ESTADOS UNIDOS.- Las peleas de UFC tienen muchos caminos para robarse las miradas de los fanáticos, y eso ocurrió ayer con Alexander Volkov. En la contienda principal del evento, los pesos pesados contaban con una fuerte probabilidad de terminar el duelo antes de lo pactado. Y sucedió; Volkov destruyó con sus puños en el primer asalto a Jairzinho Rozenstruik.

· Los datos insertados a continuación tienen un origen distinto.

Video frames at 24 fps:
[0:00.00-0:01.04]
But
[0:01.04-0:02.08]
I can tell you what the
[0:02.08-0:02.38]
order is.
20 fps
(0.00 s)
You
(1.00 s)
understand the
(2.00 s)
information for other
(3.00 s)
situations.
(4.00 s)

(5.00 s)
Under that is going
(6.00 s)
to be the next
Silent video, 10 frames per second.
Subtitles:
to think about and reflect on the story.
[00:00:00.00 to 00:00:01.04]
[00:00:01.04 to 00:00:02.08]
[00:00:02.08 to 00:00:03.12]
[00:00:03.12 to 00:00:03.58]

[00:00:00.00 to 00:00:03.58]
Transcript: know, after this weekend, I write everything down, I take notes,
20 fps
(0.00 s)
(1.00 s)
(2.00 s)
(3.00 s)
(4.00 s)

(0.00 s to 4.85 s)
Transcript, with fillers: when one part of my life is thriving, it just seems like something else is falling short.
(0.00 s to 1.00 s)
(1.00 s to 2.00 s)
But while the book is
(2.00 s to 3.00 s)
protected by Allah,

Después de su dura derrota a principios de año contra Tom Aspinall, el competidor estadounidense sabía que tenía que demostrar su valía. En la división de peso pesado, esto ocurre de unas pocas formas. El peleador ruso consiguió una finalización temprana para hacerse con la victoria y regresar así a su país lo más rápido posible.
No fueron más de dos minutos y medio lo que necesitó el peleador nacido en Moscú. Mientras que en un principio parecía iniciar de forma tranquila el primer asalto de la noche, Volkov descargó una lluvia de disparos contra su rival que concretaron un brutal desenlace. Todo empezó con una mano derecha que dejó al brasilero tambaleando.
A partir de allí, la situación solo podía mejorar para el séptimo mejor peleador del peso pesado. Sin mucha oposición por parte de su rival, el duelo finalizó cuando el árbitro vio la seguidilla de golpes que propinaba «Drago». «Solo me siento feliz. Solo estoy esperando la próxima pelea. Estoy listo para cualquier cosa«, declaró el ruso al terminar la pelea en el minuto 2:22.
Sobre la estrategia que implementó en el enfrentamiento, Volkov declaró que «sé que no tiene una buena defensa contra la jaula, así que lo meto cerca de la jaula y voy hacia adelante para el nocaut. Una buena pelea». Además, agregó luego para cerrar sus palabras que «estoy aquí en UFC esperando peleas. Siempre estoy listo para un nuevo desafío».